» About this task:
Make an exact copy of the records below, excluding images.

» Provided records:
▼

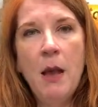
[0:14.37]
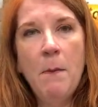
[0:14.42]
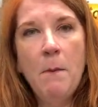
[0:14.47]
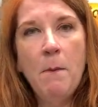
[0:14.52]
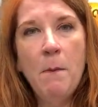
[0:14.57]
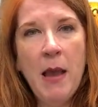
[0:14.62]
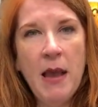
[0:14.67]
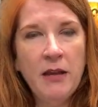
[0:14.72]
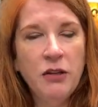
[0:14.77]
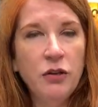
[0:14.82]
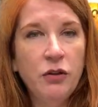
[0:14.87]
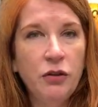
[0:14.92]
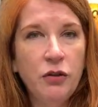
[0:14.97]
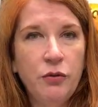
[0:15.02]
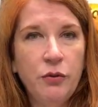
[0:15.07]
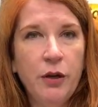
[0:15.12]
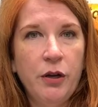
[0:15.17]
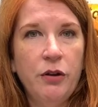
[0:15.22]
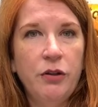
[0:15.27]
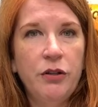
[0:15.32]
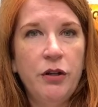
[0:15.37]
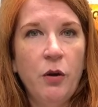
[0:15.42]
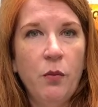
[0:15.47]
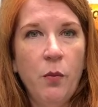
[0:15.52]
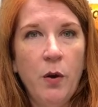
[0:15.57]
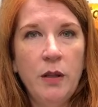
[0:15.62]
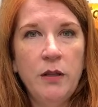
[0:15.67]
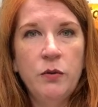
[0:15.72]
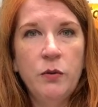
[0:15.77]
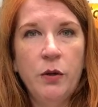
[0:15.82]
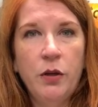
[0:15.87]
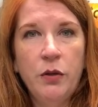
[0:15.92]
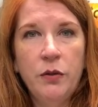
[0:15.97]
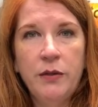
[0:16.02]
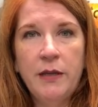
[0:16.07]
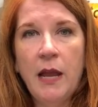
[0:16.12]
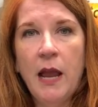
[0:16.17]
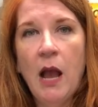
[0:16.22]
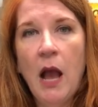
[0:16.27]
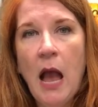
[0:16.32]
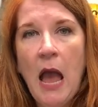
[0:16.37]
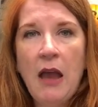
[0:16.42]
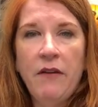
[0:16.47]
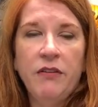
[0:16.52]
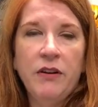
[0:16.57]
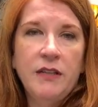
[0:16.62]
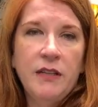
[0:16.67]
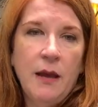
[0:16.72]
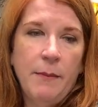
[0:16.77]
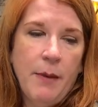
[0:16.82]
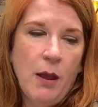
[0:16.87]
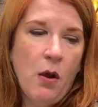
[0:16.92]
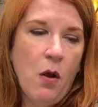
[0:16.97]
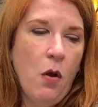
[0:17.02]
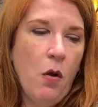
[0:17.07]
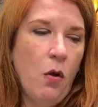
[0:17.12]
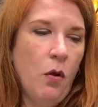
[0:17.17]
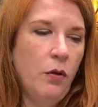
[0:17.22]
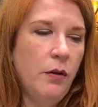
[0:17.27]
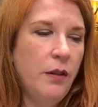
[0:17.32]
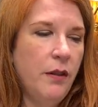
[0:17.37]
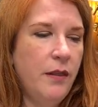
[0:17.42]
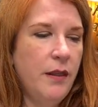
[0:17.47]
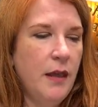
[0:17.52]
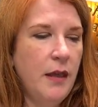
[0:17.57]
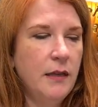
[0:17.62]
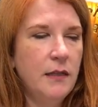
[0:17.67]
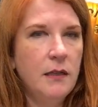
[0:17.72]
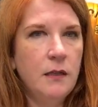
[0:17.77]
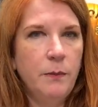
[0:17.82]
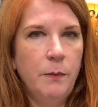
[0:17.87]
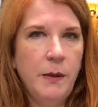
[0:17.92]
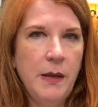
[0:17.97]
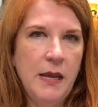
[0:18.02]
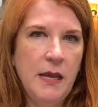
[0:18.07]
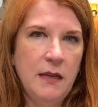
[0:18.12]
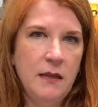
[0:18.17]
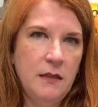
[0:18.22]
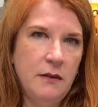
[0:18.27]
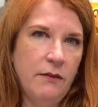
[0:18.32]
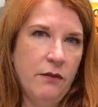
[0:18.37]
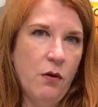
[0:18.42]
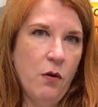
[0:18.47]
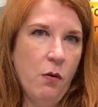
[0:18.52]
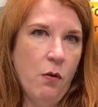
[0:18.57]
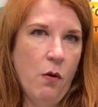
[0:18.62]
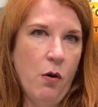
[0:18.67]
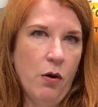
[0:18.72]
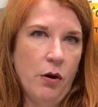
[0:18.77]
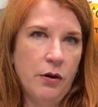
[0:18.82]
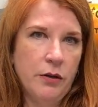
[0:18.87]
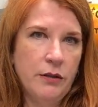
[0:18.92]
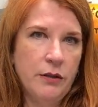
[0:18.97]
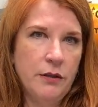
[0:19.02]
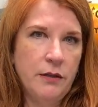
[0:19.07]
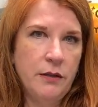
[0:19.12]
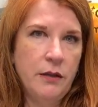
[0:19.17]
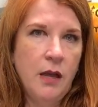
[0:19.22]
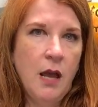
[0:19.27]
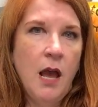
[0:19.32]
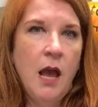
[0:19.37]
Magical triggers are ones where you say, every time I hold this piece of quartz,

▲

» Answer space:
[0:14.37]
[0:14.42]
[0:14.47]
[0:14.52]
[0:14.57]
[0:14.62]
[0:14.67]
[0:14.72]
[0:14.77]
[0:14.82]
[0:14.87]
[0:14.92]
[0:14.97]
[0:15.02]
[0:15.07]
[0:15.12]
[0:15.17]
[0:15.22]
[0:15.27]
[0:15.32]
[0:15.37]
[0:15.42]
[0:15.47]
[0:15.52]
[0:15.57]
[0:15.62]
[0:15.67]
[0:15.72]
[0:15.77]
[0:15.82]
[0:15.87]
[0:15.92]
[0:15.97]
[0:16.02]
[0:16.07]
[0:16.12]
[0:16.17]
[0:16.22]
[0:16.27]
[0:16.32]
[0:16.37]
[0:16.42]
[0:16.47]
[0:16.52]
[0:16.57]
[0:16.62]
[0:16.67]
[0:16.72]
[0:16.77]
[0:16.82]
[0:16.87]
[0:16.92]
[0:16.97]
[0:17.02]
[0:17.07]
[0:17.12]
[0:17.17]
[0:17.22]
[0:17.27]
[0:17.32]
[0:17.37]
[0:17.42]
[0:17.47]
[0:17.52]
[0:17.57]
[0:17.62]
[0:17.67]
[0:17.72]
[0:17.77]
[0:17.82]
[0:17.87]
[0:17.92]
[0:17.97]
[0:18.02]
[0:18.07]
[0:18.12]
[0:18.17]
[0:18.22]
[0:18.27]
[0:18.32]
[0:18.37]
[0:18.42]
[0:18.47]
[0:18.52]
[0:18.57]
[0:18.62]
[0:18.67]
[0:18.72]
[0:18.77]
[0:18.82]
[0:18.87]
[0:18.92]
[0:18.97]
[0:19.02]
[0:19.07]
[0:19.12]
[0:19.17]
[0:19.22]
[0:19.27]
[0:19.32]
[0:19.37]
Magical triggers are ones where you say, every time I hold this piece of quartz,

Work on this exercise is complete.